TASK OBJECTIVE —
Your copy of the entries below should hold exactly the lines from the one containing "[3:33.35-3:34.35]" to the one containing "[3:33.35-3:40.75]", inclusive, and no pictures.

Collected data entries
──────────────────────────────
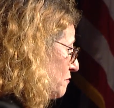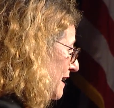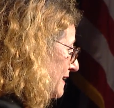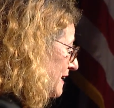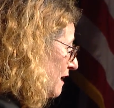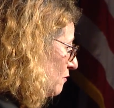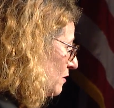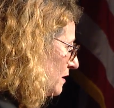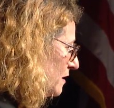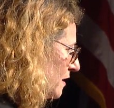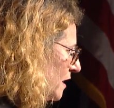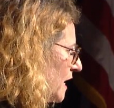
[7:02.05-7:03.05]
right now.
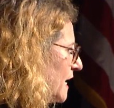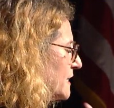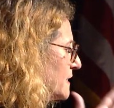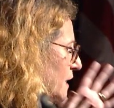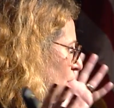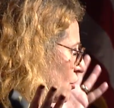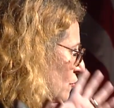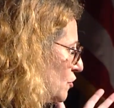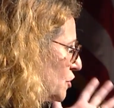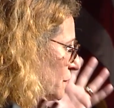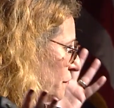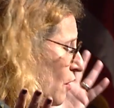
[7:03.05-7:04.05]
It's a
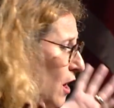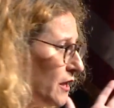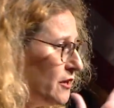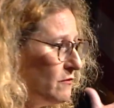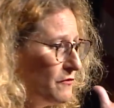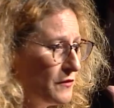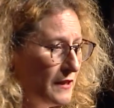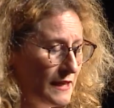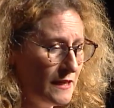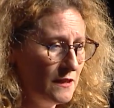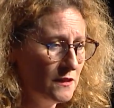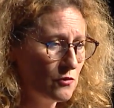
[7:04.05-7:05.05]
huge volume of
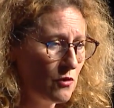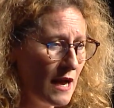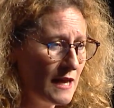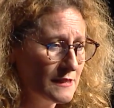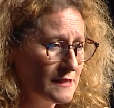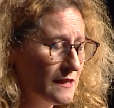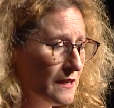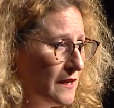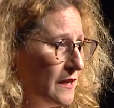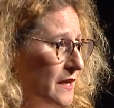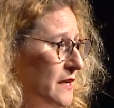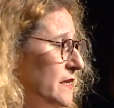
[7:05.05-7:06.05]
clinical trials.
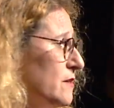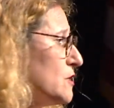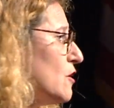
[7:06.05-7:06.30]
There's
──────────────────────────────
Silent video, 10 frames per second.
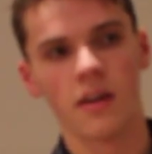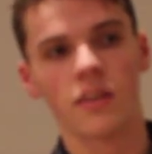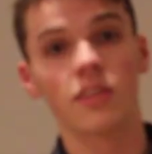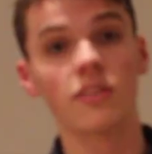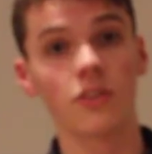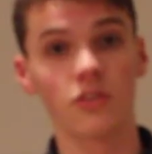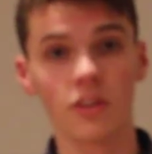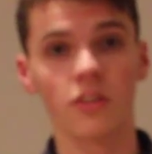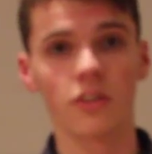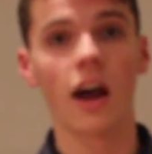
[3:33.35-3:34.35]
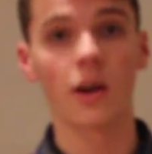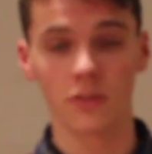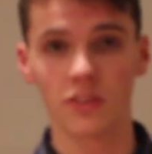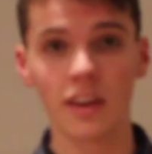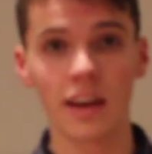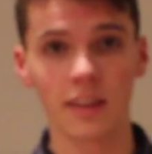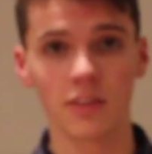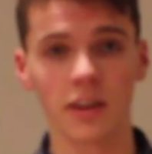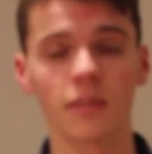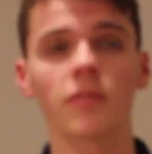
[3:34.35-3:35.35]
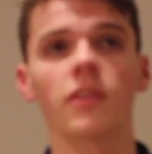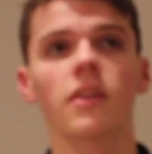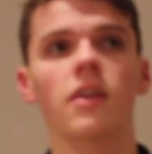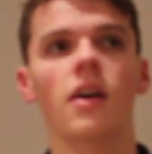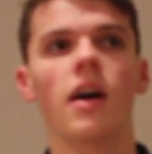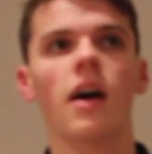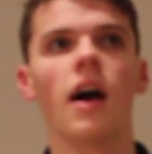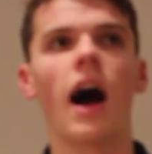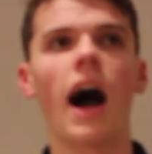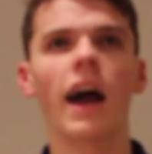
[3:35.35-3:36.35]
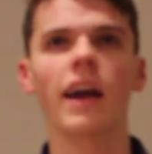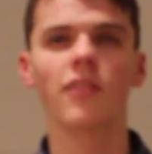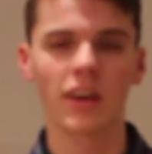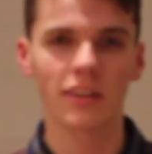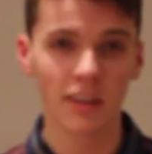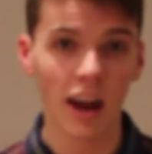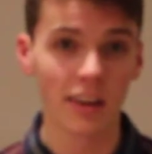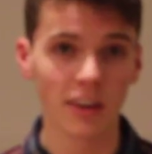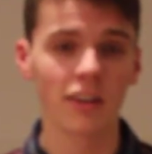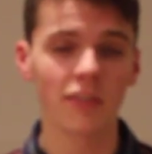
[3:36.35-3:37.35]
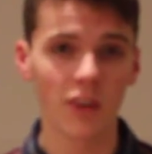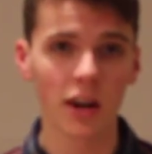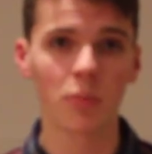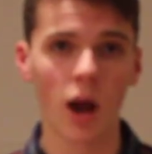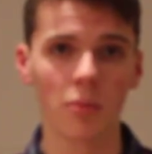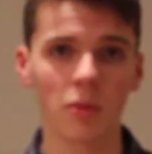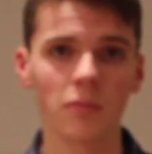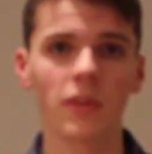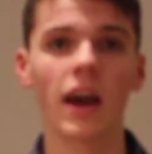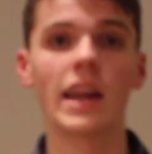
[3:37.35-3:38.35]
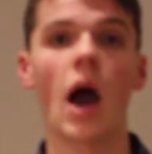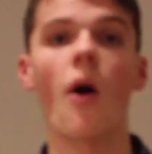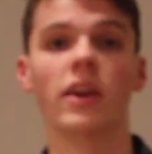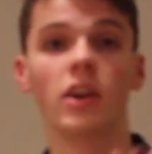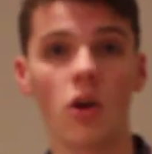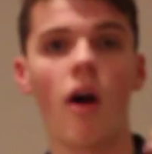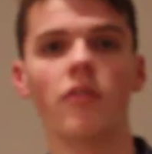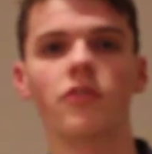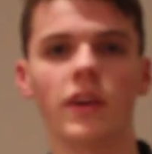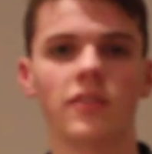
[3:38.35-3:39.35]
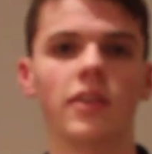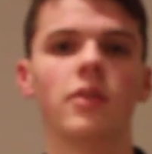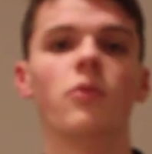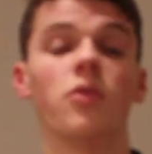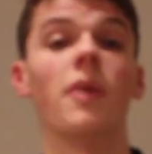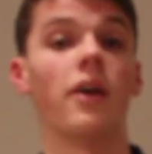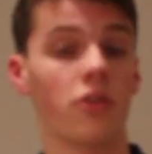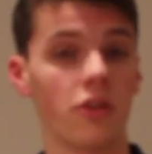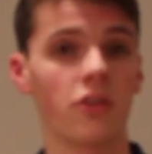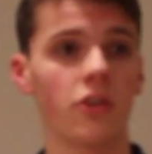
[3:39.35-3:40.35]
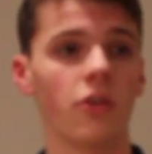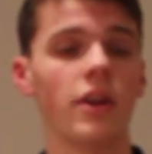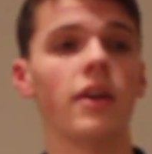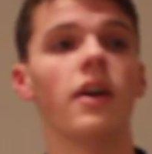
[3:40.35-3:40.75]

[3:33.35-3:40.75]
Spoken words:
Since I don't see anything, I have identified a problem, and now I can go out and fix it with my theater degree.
──────────────────────────────
RESPONSE TO THE EXERCISE —
[3:33.35-3:34.35]
[3:34.35-3:35.35]
[3:35.35-3:36.35]
[3:36.35-3:37.35]
[3:37.35-3:38.35]
[3:38.35-3:39.35]
[3:39.35-3:40.35]
[3:40.35-3:40.75]

[3:33.35-3:40.75]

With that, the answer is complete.